Work instruction: Starting at the line with "[0:01.80-0:02.70]", return every line through the final one of the data, word for word. Pictures stay out.

Stored entries:
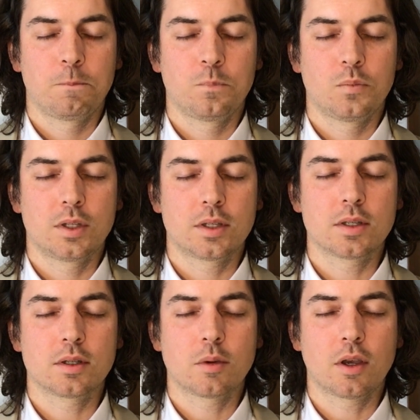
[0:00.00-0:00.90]
This
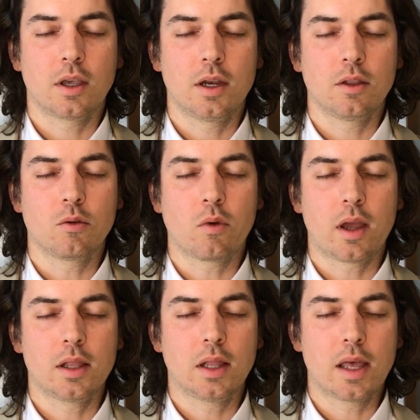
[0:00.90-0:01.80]
isn't about getting the
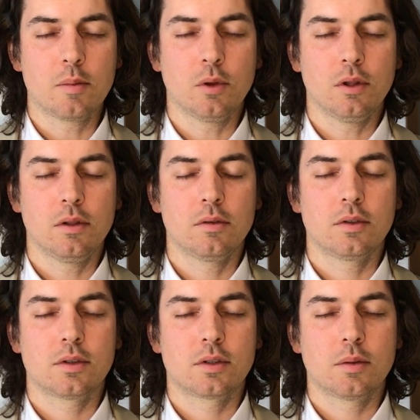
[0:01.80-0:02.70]
right label, it's
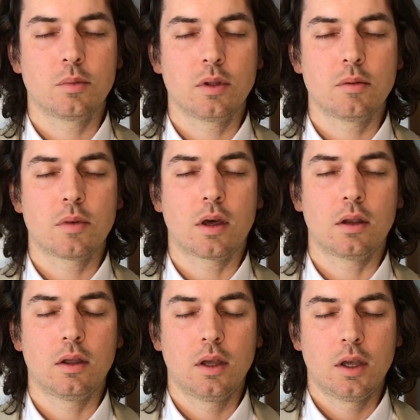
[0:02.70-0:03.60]
simply about
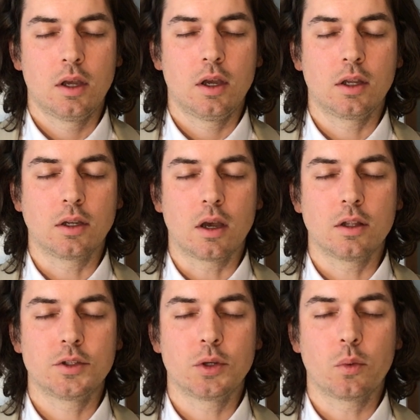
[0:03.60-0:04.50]

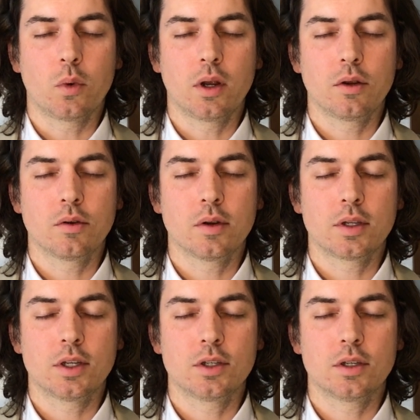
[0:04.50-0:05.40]
acknowledging where your
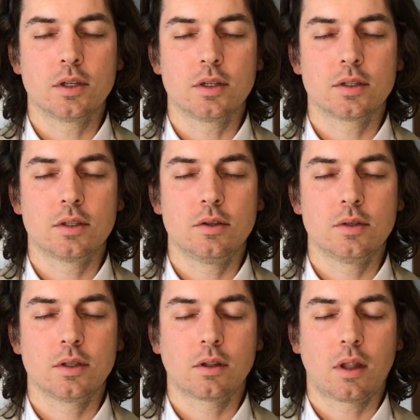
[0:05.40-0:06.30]
attention is and
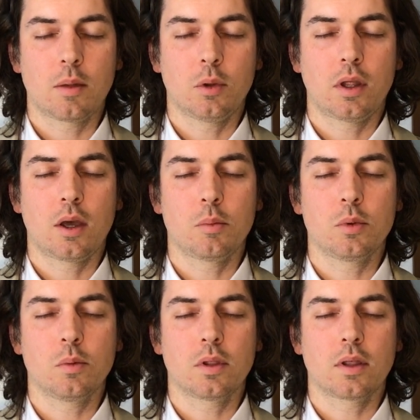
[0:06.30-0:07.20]
using the label to help you
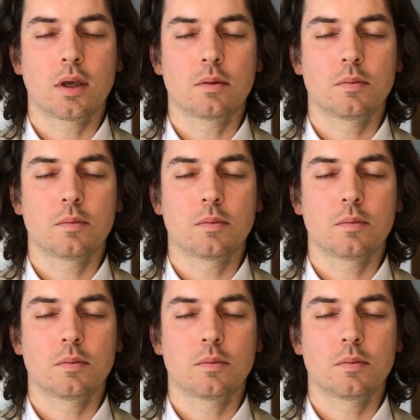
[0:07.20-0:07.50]
with that.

The completed task:
[0:01.80-0:02.70]
right label, it's
[0:02.70-0:03.60]
simply about
[0:03.60-0:04.50]

[0:04.50-0:05.40]
acknowledging where your
[0:05.40-0:06.30]
attention is and
[0:06.30-0:07.20]
using the label to help you
[0:07.20-0:07.50]
with that.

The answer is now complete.